Third, implement idempotent processing. Network issues, timeouts, or application crashes can cause messages to be delivered multiple times, even if you’ve implemented perfect code. Your processing logic should handle receiving the same message twice and produce the same result both times. Typically, this means storing a unique message ID and checking if you’ve already processed it.
Fourth, monitor and alert on all three key metrics: messages visible, message age, and failed deliveries. Set up dashboards that give you a quick view of queue health.
Finally, test your filter policies thoroughly before deploying. It’s easy to think a policy works only to find in production that messages matching your intent aren’t reaching the right queues. Test with real message attributes to ensure the syntax is correct.
Conclusion#
The SNS-to-SQS fan-out pattern is a foundational architecture for building decoupled, scalable systems on AWS. By understanding how to create the infrastructure, configure permissions correctly, write producers and consumers, and monitor the system effectively, you have a powerful tool for handling complex event-driven workflows.
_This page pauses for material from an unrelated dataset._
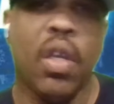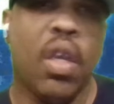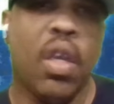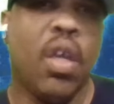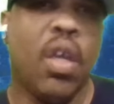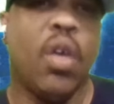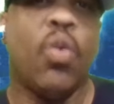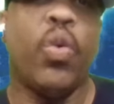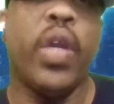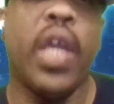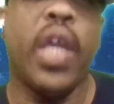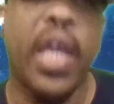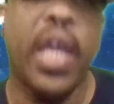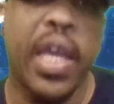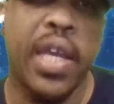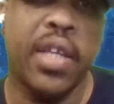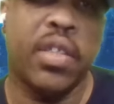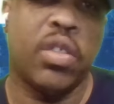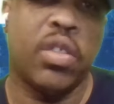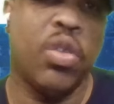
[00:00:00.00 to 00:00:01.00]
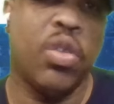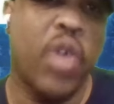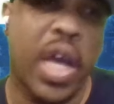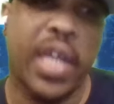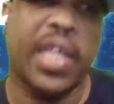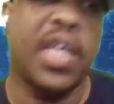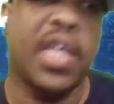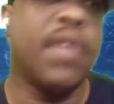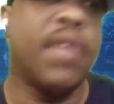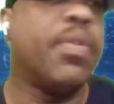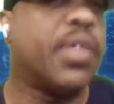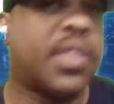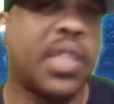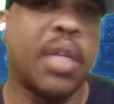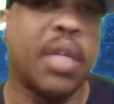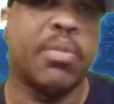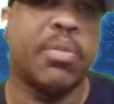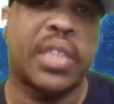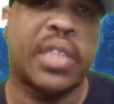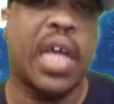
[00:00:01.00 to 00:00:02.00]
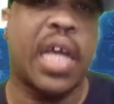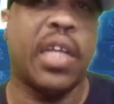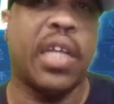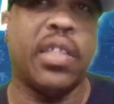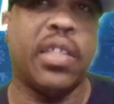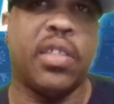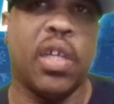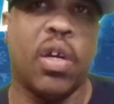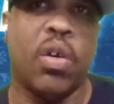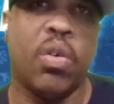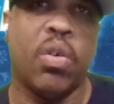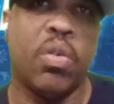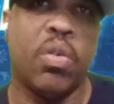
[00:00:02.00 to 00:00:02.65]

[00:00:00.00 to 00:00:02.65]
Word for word: We is. You gotta give us something solid though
The key takeaway is that this pattern gives you broadcast capability through SNS while maintaining the durability and independence of SQS. Each consumer works at its own pace, queues can be added or removed without affecting producers, and messages are persisted and retried automatically. When you combine this with filter policies for intelligent message routing and CloudWatch monitoring for visibility, you have a production-ready system that handles real-world complexity with elegance.
As you build more sophisticated systems, you’ll find variations on this pattern—using Lambda for event processing, integrating with DynamoDB streams, or combining with Step Functions for orchestration. But the fundamentals you’ve learned here form the foundation for all of those architectures.